For Halozyme, the platform deals allow the company to bring in cash that support the development of its own oncology pipeline.
ENHANZE uses recombinant human hyaluronidase enzyme (rHuPH20), a protein that temporarily breaks down a type of sugar responsible for adding structure to the skin. Dismantling that creates channels underneath the skin and enables a patient to more readily absorb treatments. Technology like Halozyme's can give companies the opportunity to improve convenience for patients and bolster lifecycle management for older drugs.
So far, four drugs using the enzyme have received approval in the U.S. and/or Europe: subcutaneous Herceptin (trastuzumab) for HER2-positive breast cancer; Hyqvia (immune globulin infusion 10%) for immune support; and subcutaneous MabThera/Rituxan Hycela (rituximab) for multiple cancers.

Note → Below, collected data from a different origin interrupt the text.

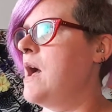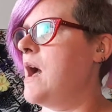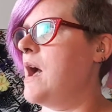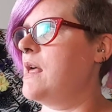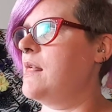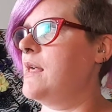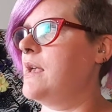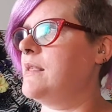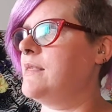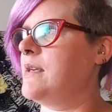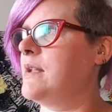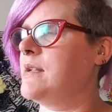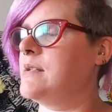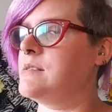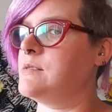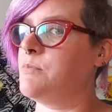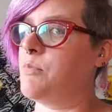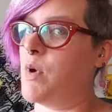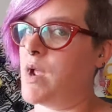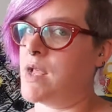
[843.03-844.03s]
I like that
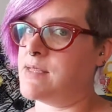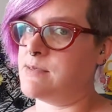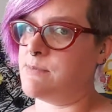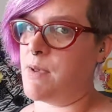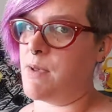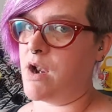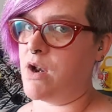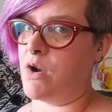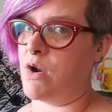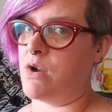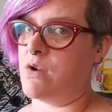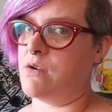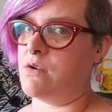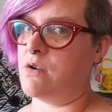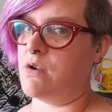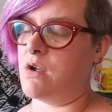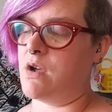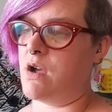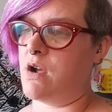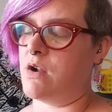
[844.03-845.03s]
it spreads
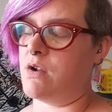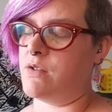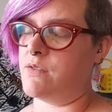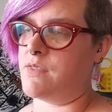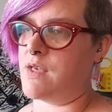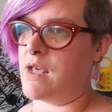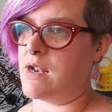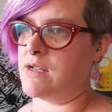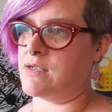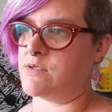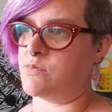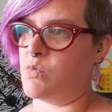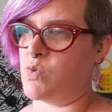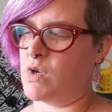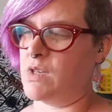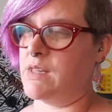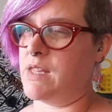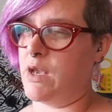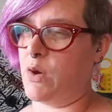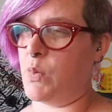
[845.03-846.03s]
better, or that it's
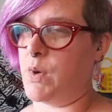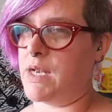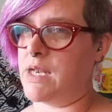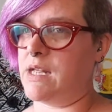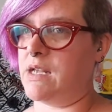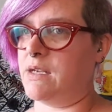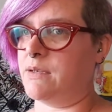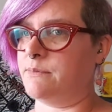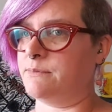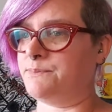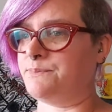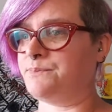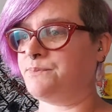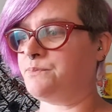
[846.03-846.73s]
more liquidy.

As for Alexion, the biotech has looked to diversify away from its dependence on its blockbuster rare disease drug Soliris (eculizumab), which faces increased competition.
The company's marketing of Soliris has triggered controversy, leading to a corporate restructuring. Earlier this year, Alexion cut 7% of its workforce and reshuffled management.
The biotech now needs to expand its pipeline and has funneled further resources behind ALXN1210 in order to prioritize the Soliris follow-on. That has also meant culling investment elsewhere. Alexion announced in February that it would drop development of its drug candidate SBC-103, a potential treatment for mucopolysaccharidosis (MPS) IIIB, which it acquired as part of its $8.4 billion acquisition of Synageva in 2015.